3.8 Problems with Material Production: Waste

 

 

3.8 Problems with Material Production: Waste

The energy used to produce the materials for engineering projects is only half the problem. We must also consider what happens to the products after theirin-uselife is over. Some materials can be reused or recycled to go back to thein-usestream, however a large majority will end up as waste, and will need to be disposed of.


Example: Computers in the USA

30 million computers are thrown away each year in US (~14% are recycled now). Heavy metals present in the computers pollute water. Other materials will pollute the environment, and the space they take up put pressure on land usage. Tackling waste flows can reduce environmental impact and save money.

The electronics and automobile industry are beginning to design for the end of life

(Source: MIT Opencourseware [see reference 3])

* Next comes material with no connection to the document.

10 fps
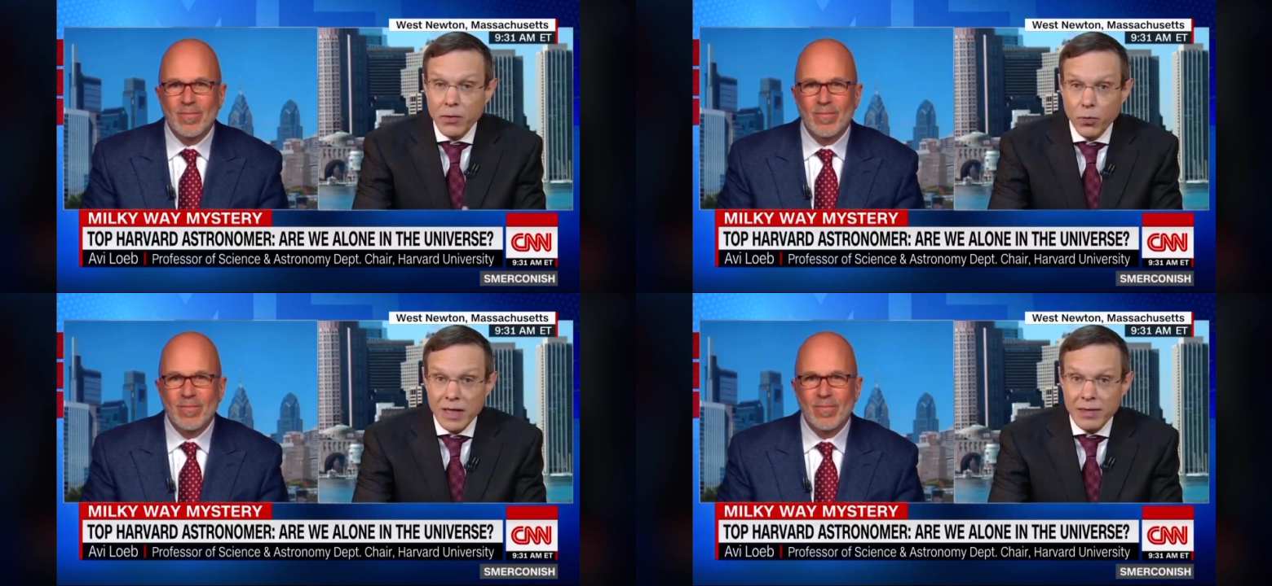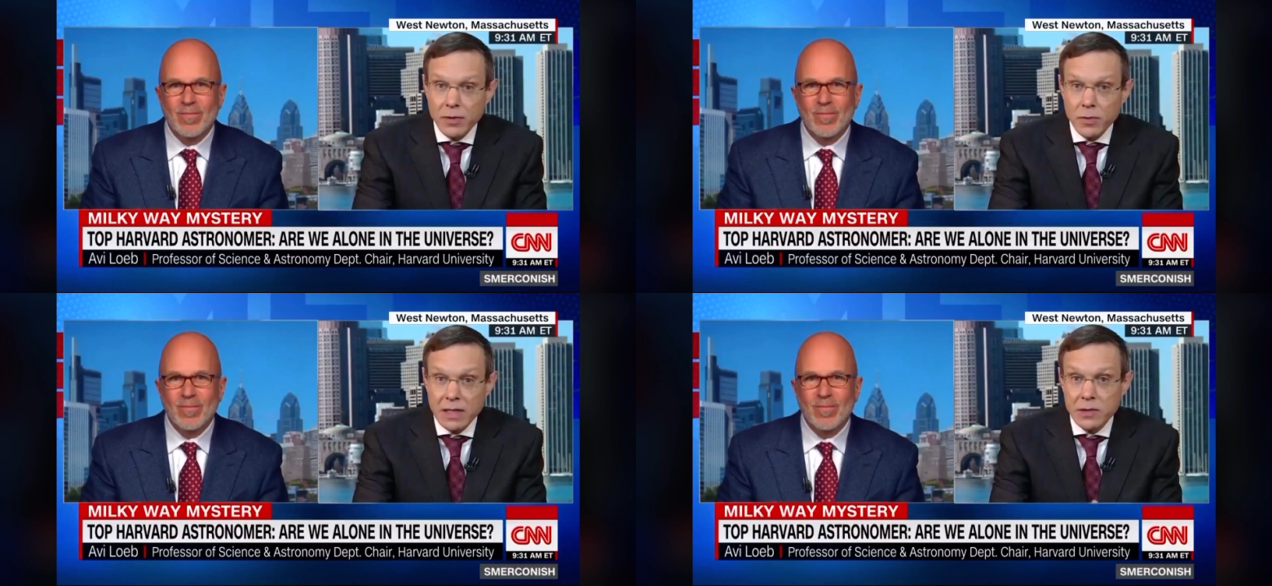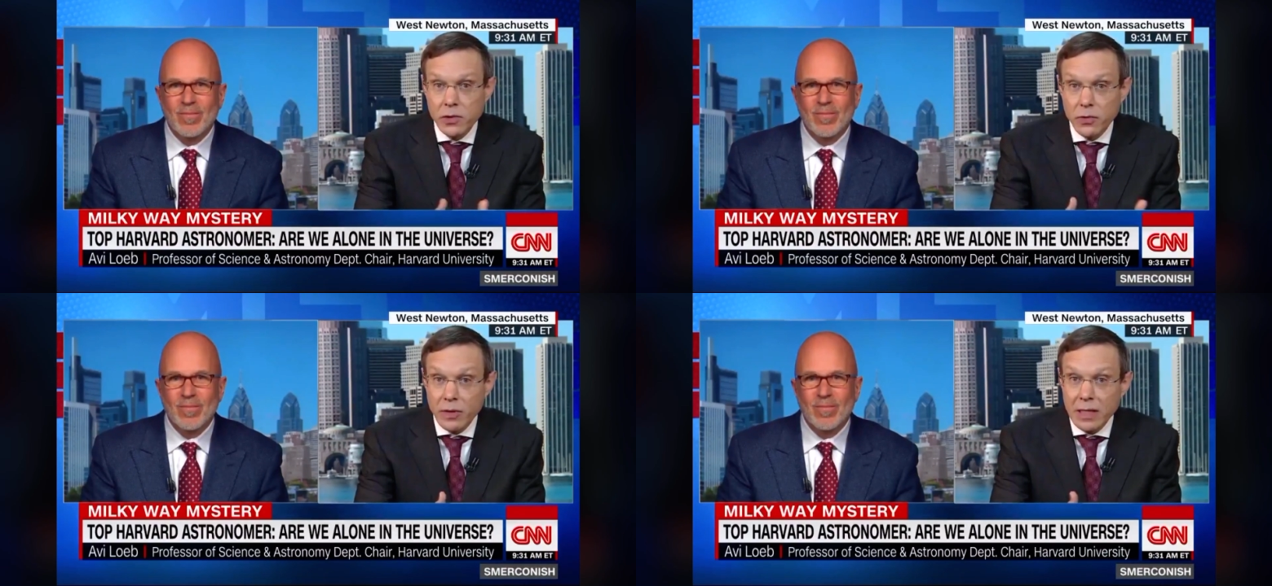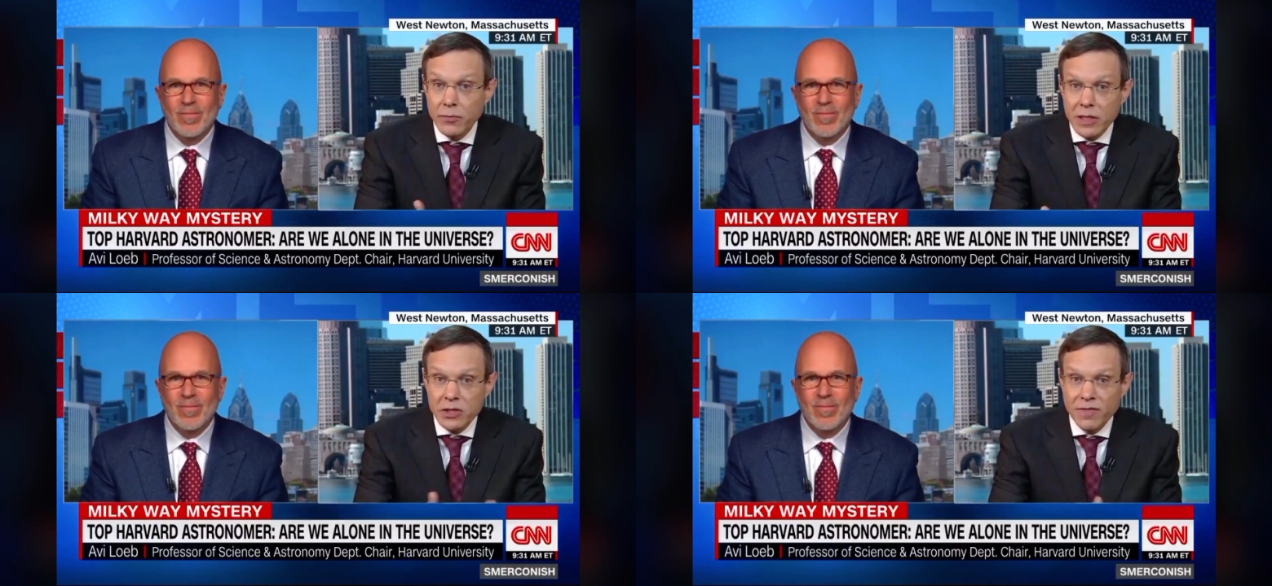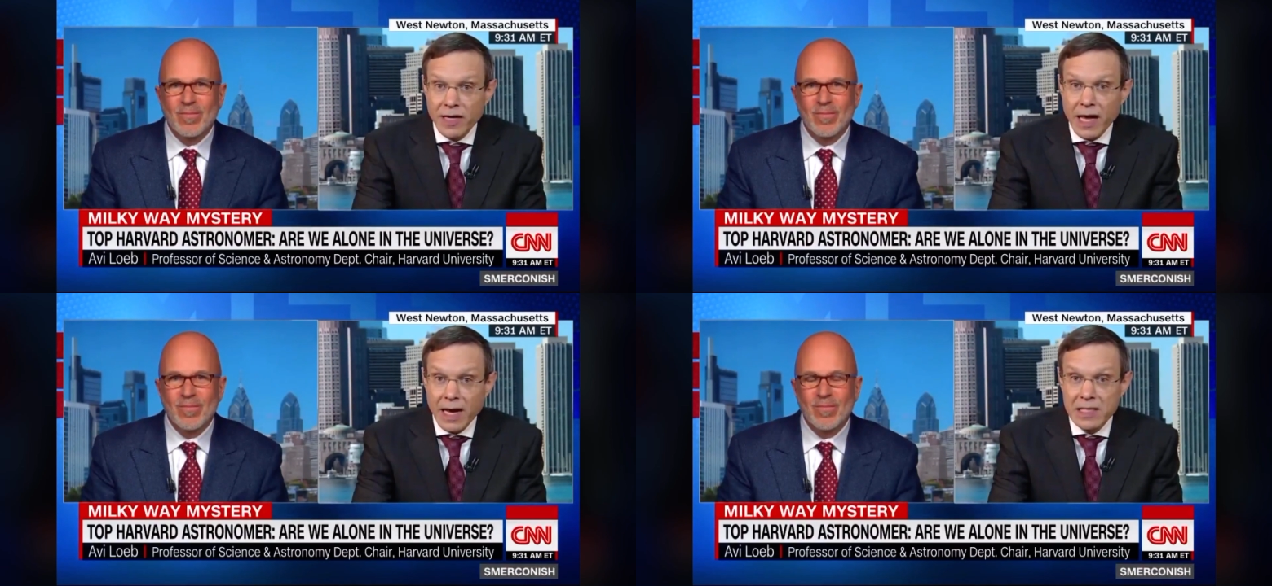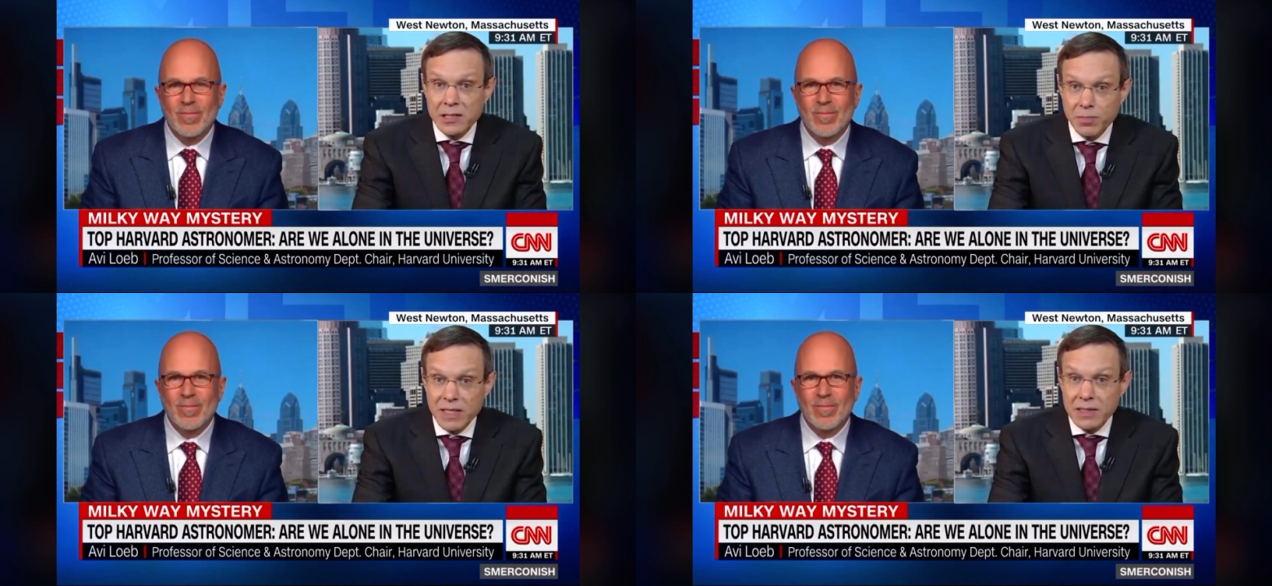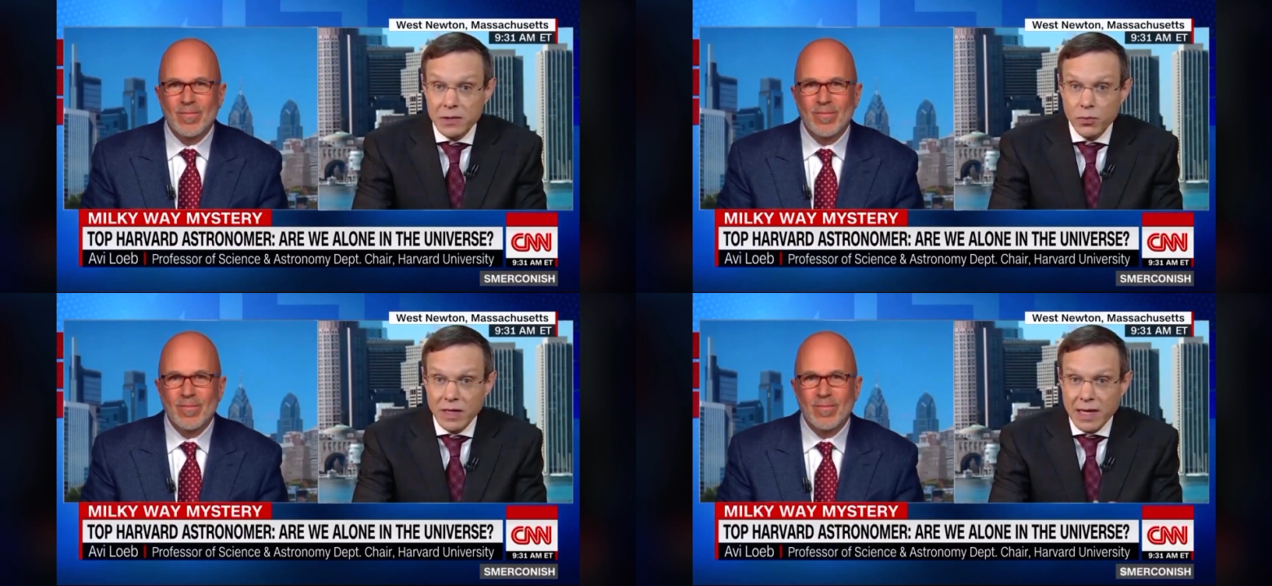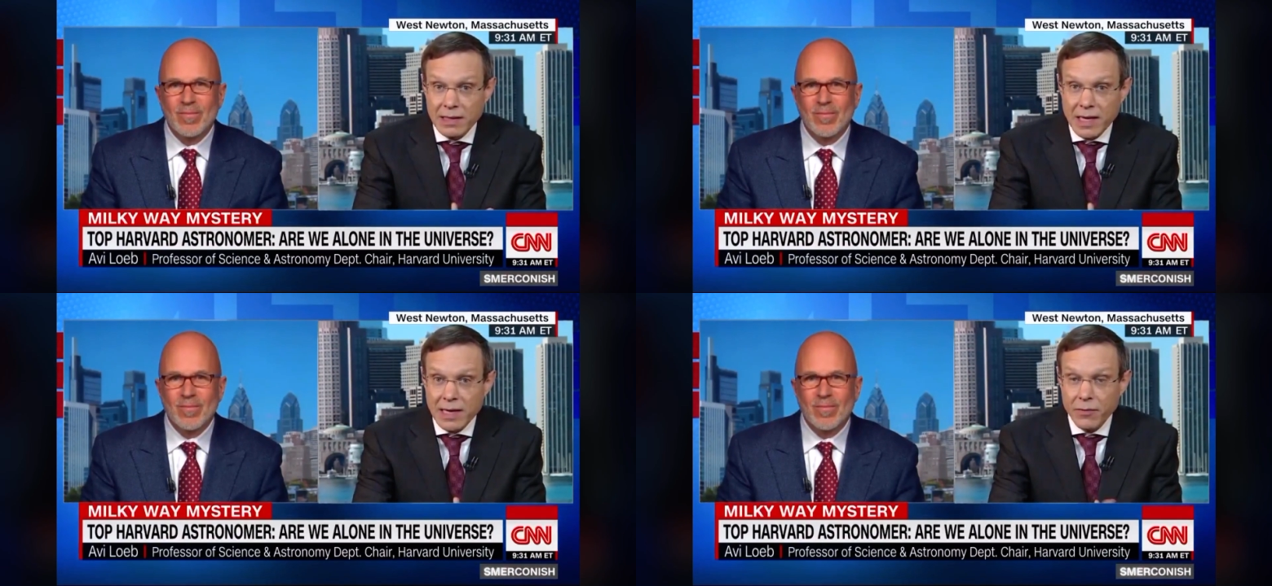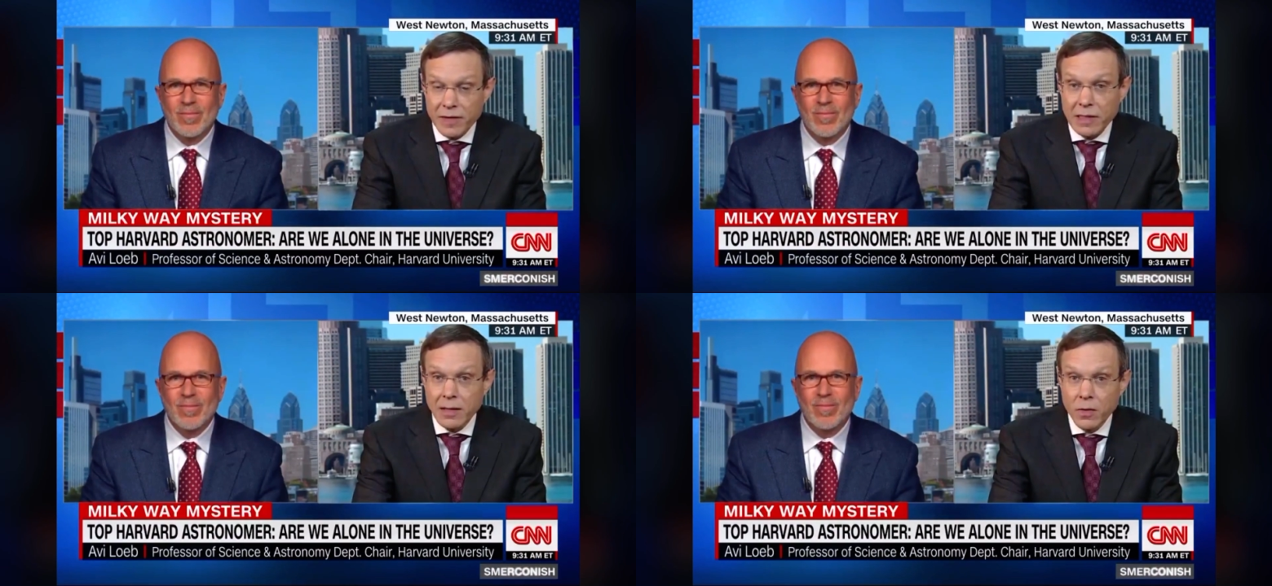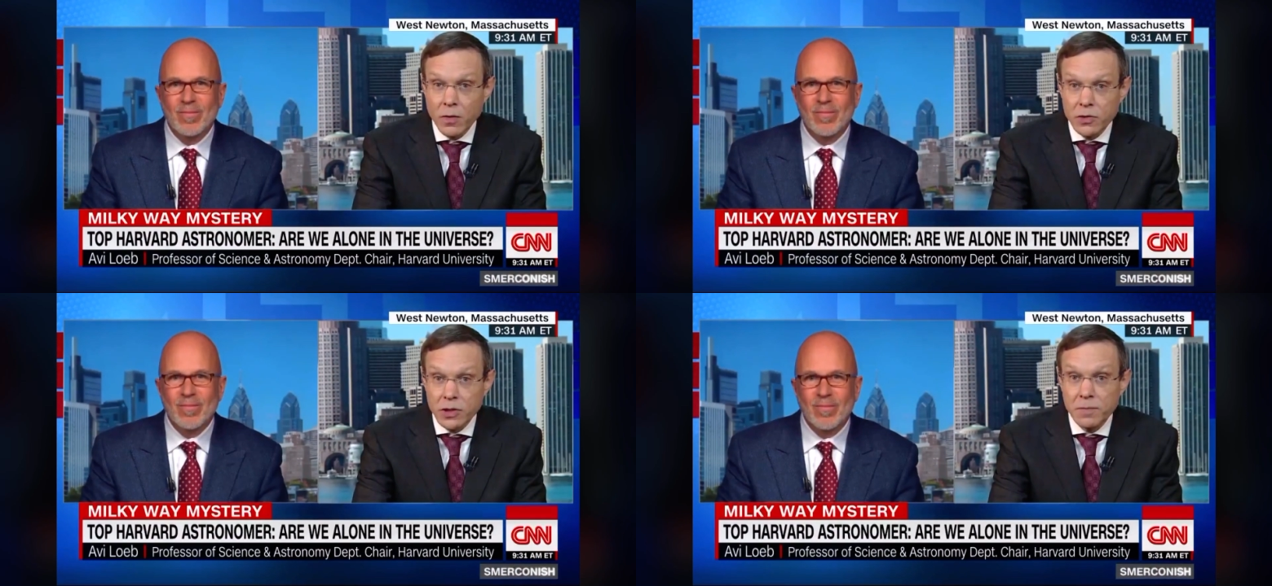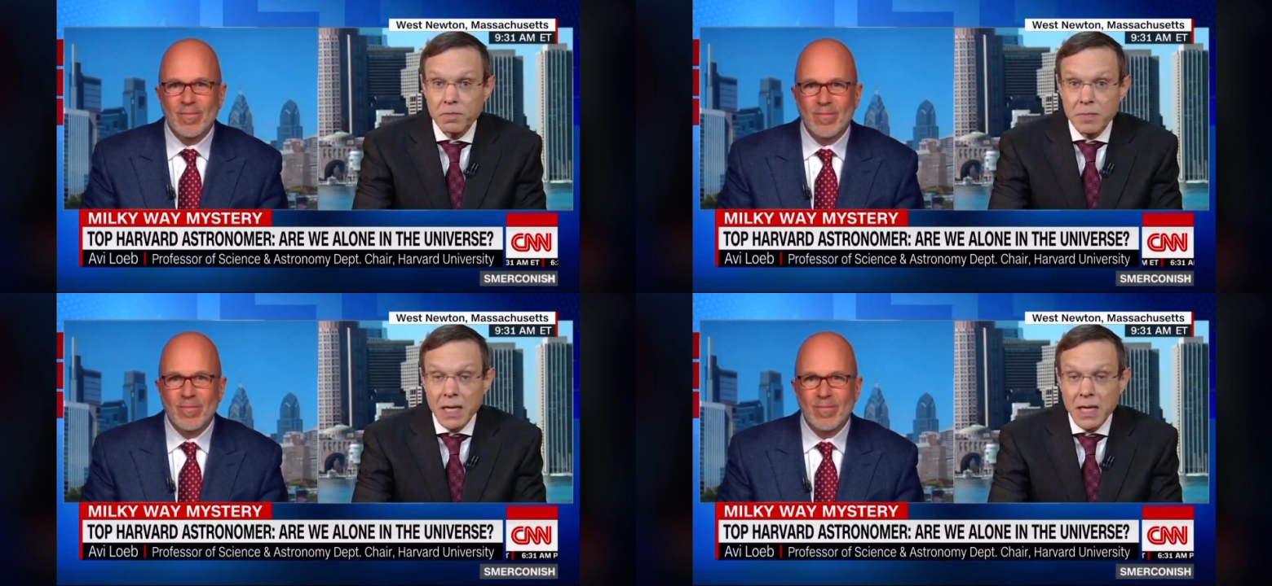Speaker 1: with you, and so you can reach very high speeds with that kind of a technology.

Image sourced from MIT opencourseware under a Creative Commons Attribution-NonCommercial-ShareAlike 3.0 United States License
http://dspace.mit.edu/bitstream/handle/1721.1/39134/1-964Fall-2004/NR/rdonlyres/Civil-and-Environmental-Engineering/1-964Fall-2004/7304E211-2A38-4420-90C5-9669E185203F/0/lec1_introduction_jao.pdf


The following passage states some facts about waste in the UK:

The UK produces around 335 million tonnes of waste per year. Of this, 30 million tonnes is household waste and the majority (nearly 70 per cent) is not recycled. In landfill, biodegradable waste, such as food and garden waste, produces methane (CH4), a powerful greenhouse gas. There are more than 1500 landfill sites in the UK and, in 2001, they produced 25 per cent of the UK's methane emissions. Methane is a more powerful greenhouse gas than carbon dioxide. Along with the unnecessary carbon emissions associated with creating waste in the first place, this means that household waste contributes to climate change. Recycling more, preventing waste food and composting at home all help to reduce this impact.

(Source Open University [see reference 5])

Above text sourced from The Open University under a Creative Commons Attribution-NonCommercial-ShareAlike 2.0 Licence
http://labspace.open.ac.uk/mod/oucontent/view.php?id=426564&section=1.2.2


Note that only 30 out of a total of 335 million tonnes of waste per year are from the domestic setting. The rest will be industrial waste, where an engineer will be in a position to influence.

The following talk gives a good description of the harms of plastic pollution.

http://www.ted.com/talks/dianna_cohen_tough_truths_about_plastic_pollution.html

Often engineers are only concerned with getting a product to the market, and what happens to the product after it finishes its life is left to waste management systems and companies. With more thought put in during the design phase, products can be manufactured for ease of dismantle, re-use or more effective recycling at the end of their life.